Les dirigeants du Hamas assurent « vouloir la paix », selon un responsable américain
Si Israël reste très sceptique quant au désarmement du Hamas, le responsable a insisté sur le fait que le groupe terroriste palestinien avait indiqué qu'il était prêt à le faire
Jacob Magid est le correspondant du Times of Israël aux États-Unis, basé à New York.

Un responsable américain a reconnu mercredi devant qu’Israël était très sceptique quant au désarmement du Hamas, mais il a insisté sur le fait que le groupe terroriste palestinien avait indiqué qu’il était prêt à le faire.
« L’objectif est de créer une alternative au Hamas qui souhaite la paix et de trouver comment lui donner les moyens d’agir », a expliqué le responsable à propos du comité technocratique palestinien pour Gaza, lancé le même jour.
« Nous allons entamer des discussions avec le Hamas sur la prochaine phase, qui est la démilitarisation, et [nous allons discuter] avec Israël du programme d’amnistie qui pourrait être accordé aux [terroristes] du Hamas s’ils acceptent de le faire », a poursuivi le responsable.
« Il est clair qu’il n’y a pas beaucoup de confiance entre les deux parties après des décennies de conflit, mais… je pense qu’il y a de bonnes chances que tout le monde essaie de respecter ses engagements dans l’accord et que nous puissions faire avancer les choses. »
Il a affirmé que les responsables du Hamas « indiquent qu’il existe une réelle possibilité que [la démilitarisation] se produise, nous faisons donc tout notre possible pour que cela se réalise ».

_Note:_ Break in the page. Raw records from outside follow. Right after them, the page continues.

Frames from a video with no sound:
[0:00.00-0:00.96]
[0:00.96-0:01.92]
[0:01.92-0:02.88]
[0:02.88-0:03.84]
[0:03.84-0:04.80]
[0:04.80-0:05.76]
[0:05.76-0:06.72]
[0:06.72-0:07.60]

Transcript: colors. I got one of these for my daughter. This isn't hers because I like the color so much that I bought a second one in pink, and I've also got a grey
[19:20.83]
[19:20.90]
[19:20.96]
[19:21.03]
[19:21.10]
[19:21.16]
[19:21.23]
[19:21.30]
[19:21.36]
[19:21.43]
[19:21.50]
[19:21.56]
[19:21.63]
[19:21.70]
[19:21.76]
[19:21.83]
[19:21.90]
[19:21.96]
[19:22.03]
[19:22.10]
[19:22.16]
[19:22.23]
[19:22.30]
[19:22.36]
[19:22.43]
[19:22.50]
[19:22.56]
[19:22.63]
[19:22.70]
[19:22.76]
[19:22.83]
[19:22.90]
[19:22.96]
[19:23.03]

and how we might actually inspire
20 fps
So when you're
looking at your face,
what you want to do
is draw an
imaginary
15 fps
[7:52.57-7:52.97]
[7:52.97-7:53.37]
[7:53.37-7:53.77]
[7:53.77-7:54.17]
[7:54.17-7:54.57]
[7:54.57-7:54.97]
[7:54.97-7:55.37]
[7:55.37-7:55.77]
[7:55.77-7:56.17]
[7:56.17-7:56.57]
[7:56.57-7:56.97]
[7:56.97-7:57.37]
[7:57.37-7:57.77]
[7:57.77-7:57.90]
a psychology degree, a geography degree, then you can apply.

« Nous avons discuté avec plusieurs membres du Hamas et nous entendons partout dans le monde arabe que les gens ne veulent plus la guerre. Ils veulent la paix. Ils veulent un avenir économique meilleur pour leurs familles. Ils veulent des logements décents », a déclaré un deuxième responsable américain lors du briefing.
« Ils veulent ce que tout le monde veut dans ce monde : une vie agréable. Et une vie agréable ne s’obtient pas par des moyens militaires. »
Donnant plus de détails sur ce à quoi pourrait ressembler la démilitarisation, le premier haut responsable a déclaré que toutes les infrastructures terroristes de Gaza seraient détruites et que « les armes lourdes, telles que les RPG (lance-roquettes individuels), les lance-missiles et les missiles » devraient « être placées dans un endroit où elles ne pourraient pas être utilisées ».
Il n’a fait aucune mention des armes légères, dont Israël insiste également pour qu’elles fassent partie du programme de désarmement, affirmant que le Hamas utilise des AK-47 pour maintenir son contrôle sur les Gazaouis.
« Gaza a besoin d’une police de base pour contrôler sa population. Les gens doivent pouvoir s’assurer que c’est un endroit sans criminalité, où ils peuvent vivre librement et en sécurité », a déclaré le responsable.
Les États-Unis sont en pourparlers avec les médiateurs du Moyen-Orient, l’Égypte, le Qatar et la Turquie, qui ont assuré à Washington que le Hamas accepterait un plan de désarmement progressif, qui commencerait par la remise des armes lourdes du groupe terroriste, puis par le lancement d’un programme de « rachat » des armes légères, selon un responsable américain et deux diplomates arabes qui se sont confiés au Times of Israel la semaine dernière. Ils ont précisé que l’objectif était de commencer à mettre en œuvre le programme dans les semaines à venir.
Il n’est toutefois pas certain que ce cadre soit suffisant pour Israël. Les responsables du Hamas ont en effet publiquement affirmé qu’ils n’accepteraient de renoncer à leurs armes que dans le cadre d’un processus négocié aboutissant à la création d’un État palestinien.